**TASK**
After locating the line with "Silent video, 20 frames per second." in the entries below, set down exactly that line and each one after it to the end, skipping pictures.

**DATA TO PROCESS**
::::::::
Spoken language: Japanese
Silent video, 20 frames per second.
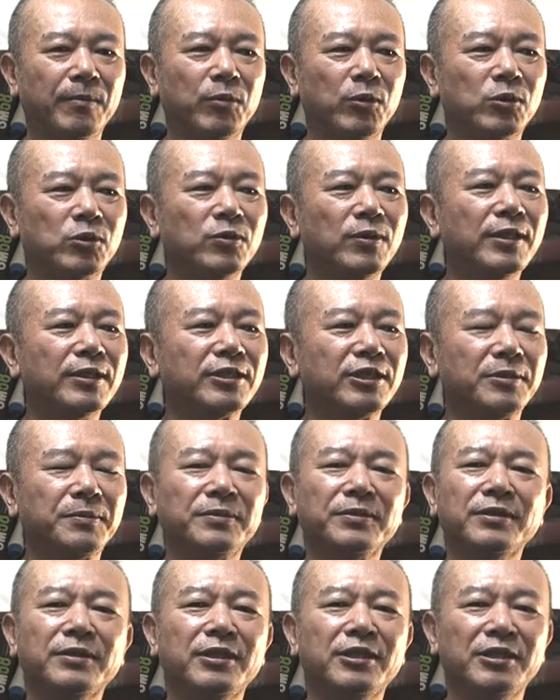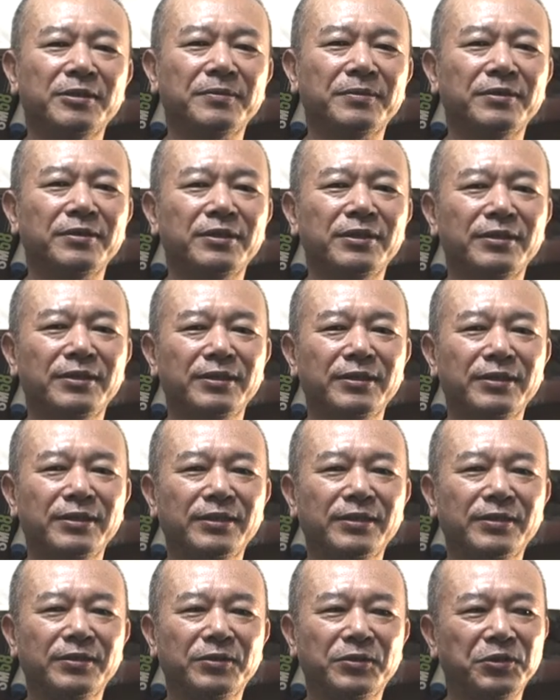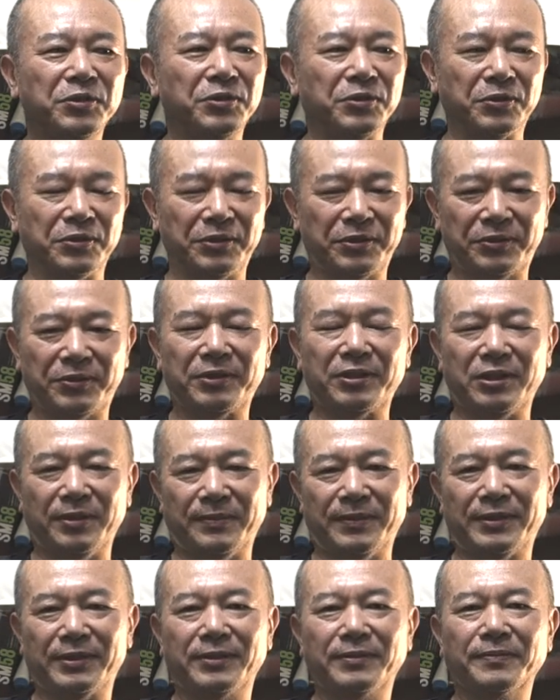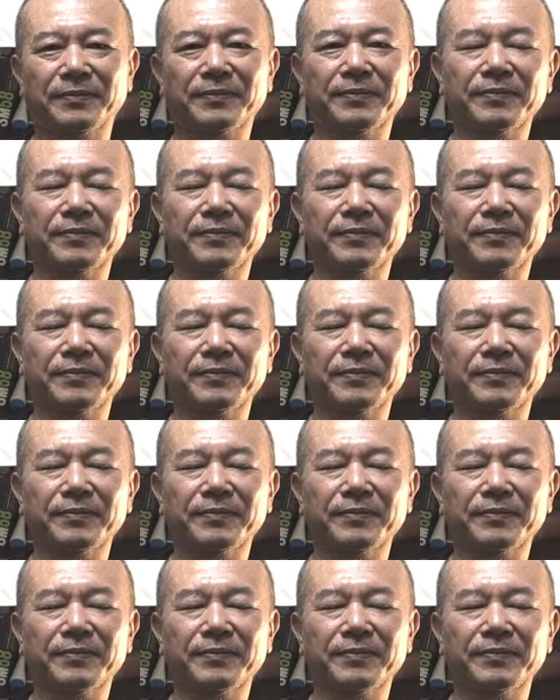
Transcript: 僕は自分で自分にルールを作ってます。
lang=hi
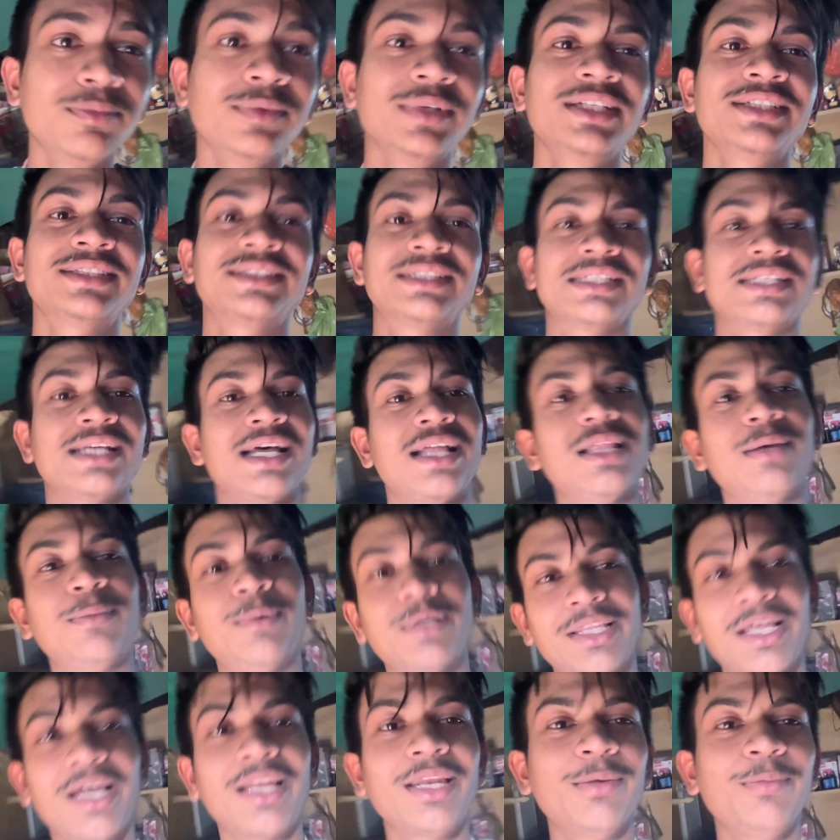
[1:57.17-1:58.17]
मैं इससे ज्यादा
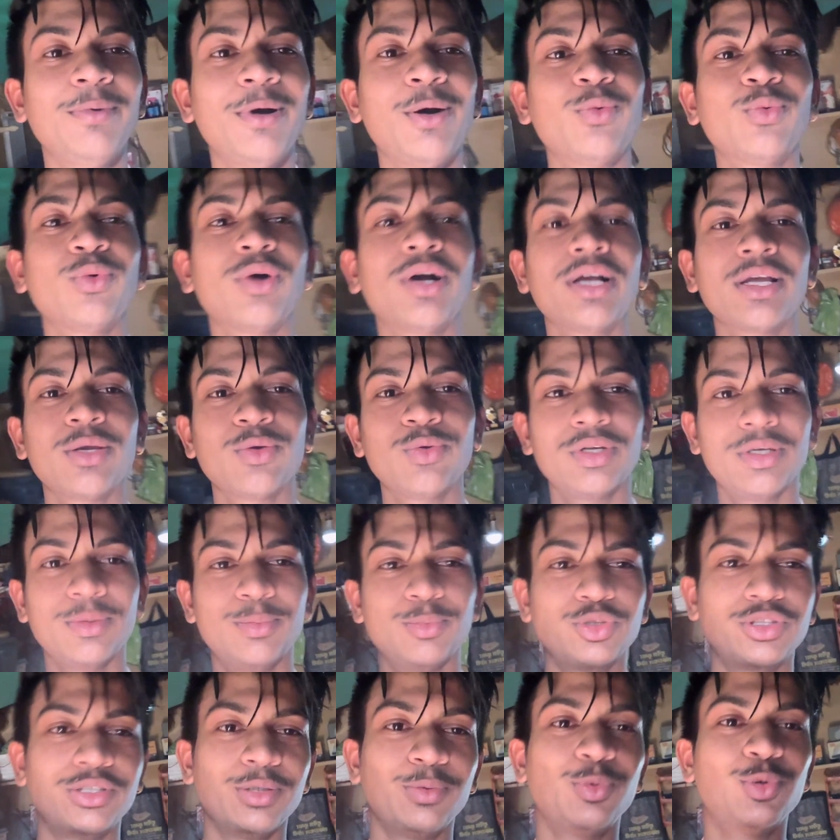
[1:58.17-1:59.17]
बता नहीं पाऊंगा क्योंकि
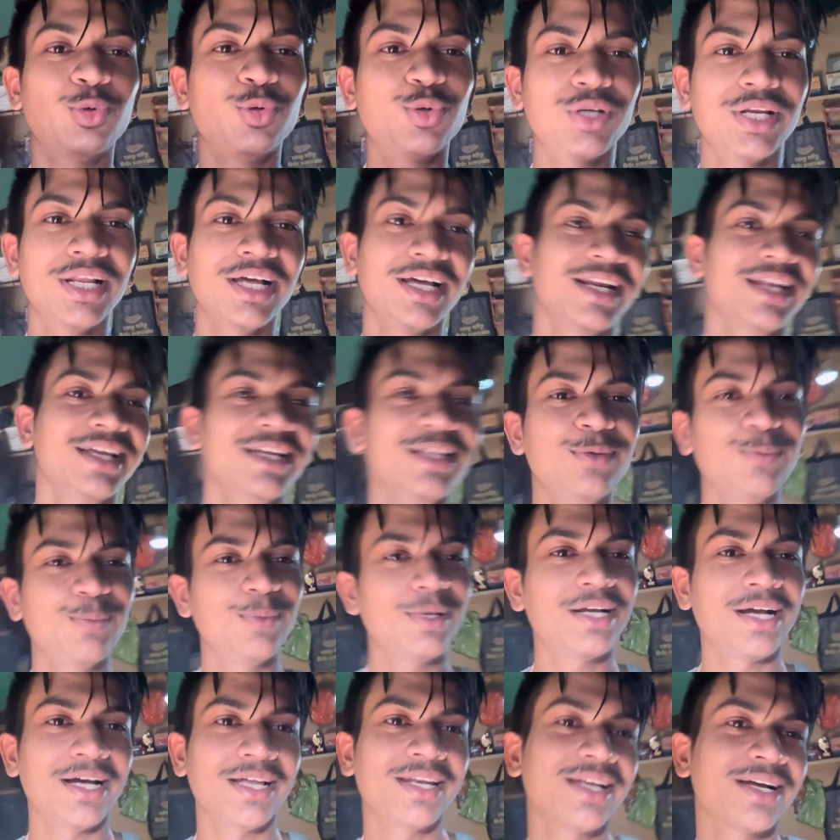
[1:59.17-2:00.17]
मुझे भूख लग रही है तो
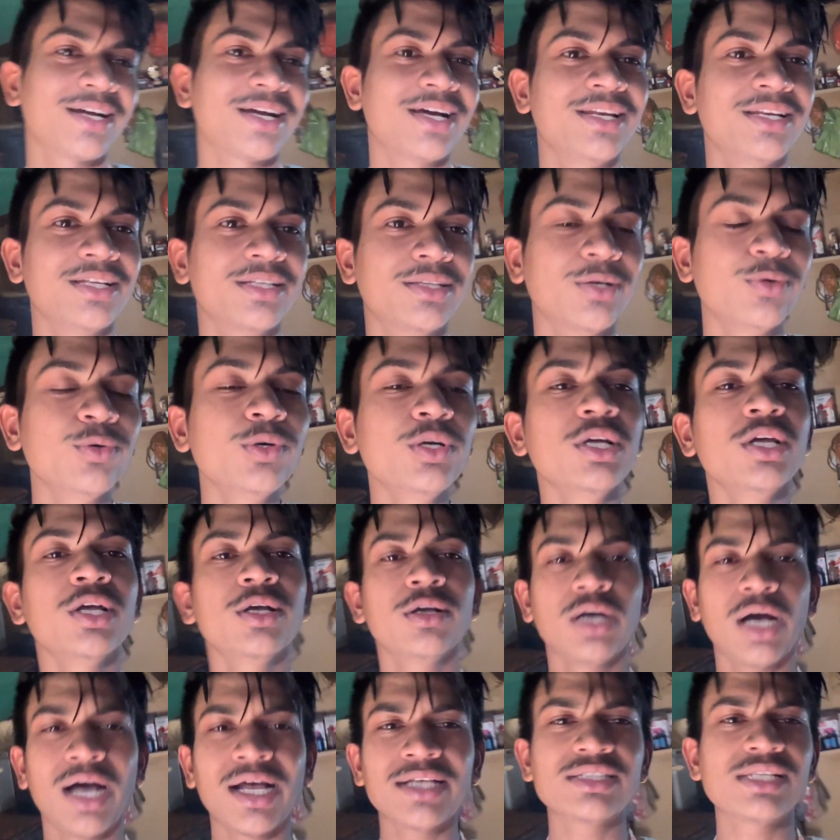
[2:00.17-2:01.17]
मैं खाना खा लेता हूँ
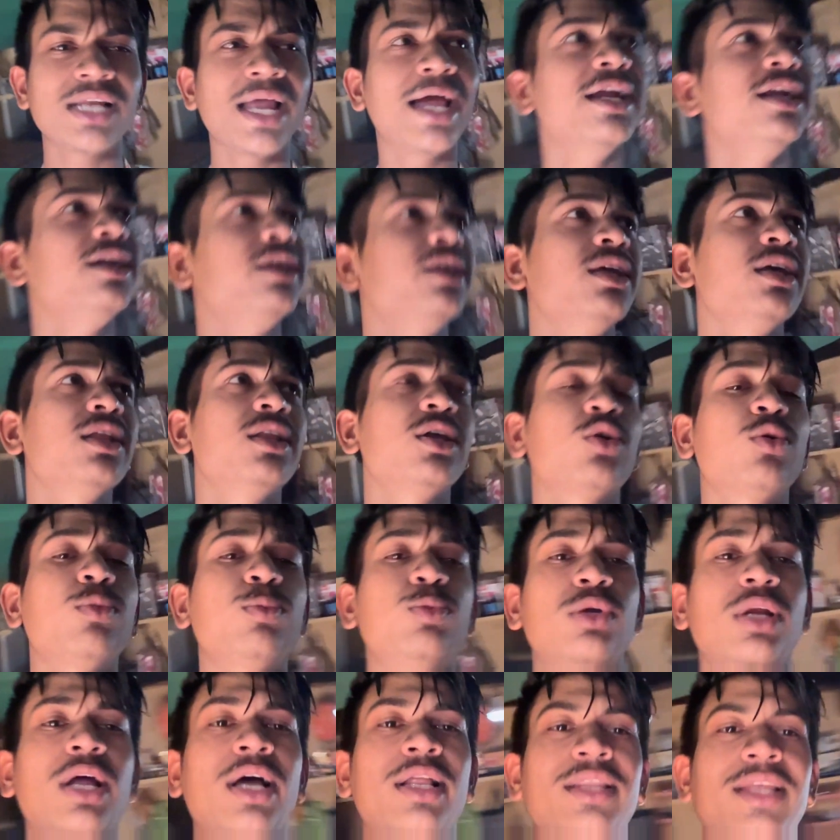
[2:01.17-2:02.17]
आज लाइट नहीं है देखो
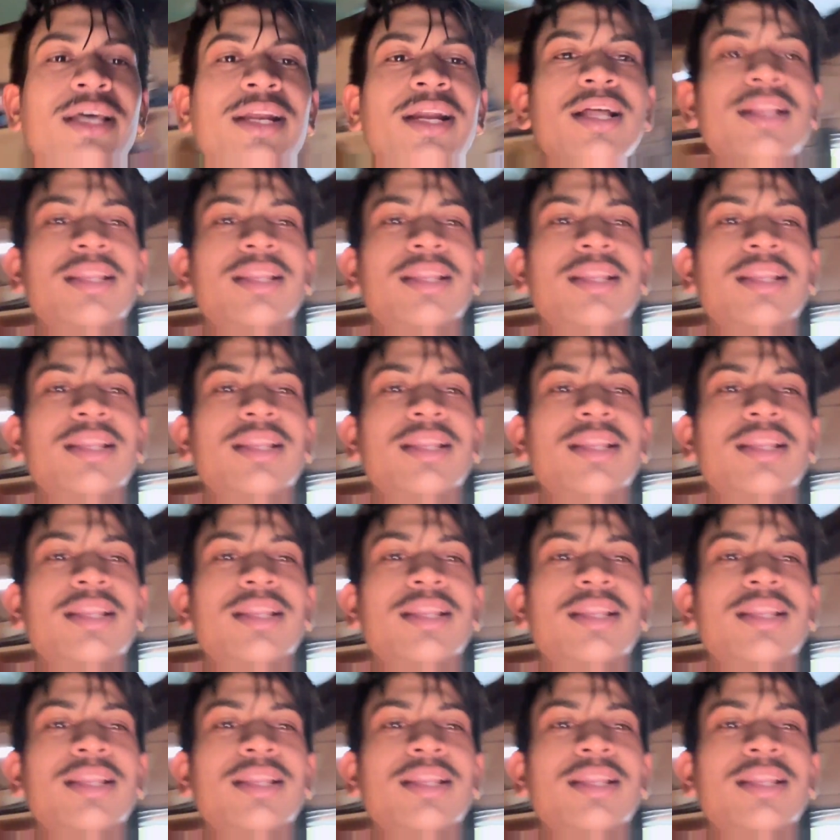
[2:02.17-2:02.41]
पूरा अंधेरा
::::::::
**SOLVED EXERCISE**
Silent video, 20 frames per second.
Transcript: 僕は自分で自分にルールを作ってます。
lang=hi
[1:57.17-1:58.17]
मैं इससे ज्यादा
[1:58.17-1:59.17]
बता नहीं पाऊंगा क्योंकि
[1:59.17-2:00.17]
मुझे भूख लग रही है तो
[2:00.17-2:01.17]
मैं खाना खा लेता हूँ
[2:01.17-2:02.17]
आज लाइट नहीं है देखो
[2:02.17-2:02.41]
पूरा अंधेरा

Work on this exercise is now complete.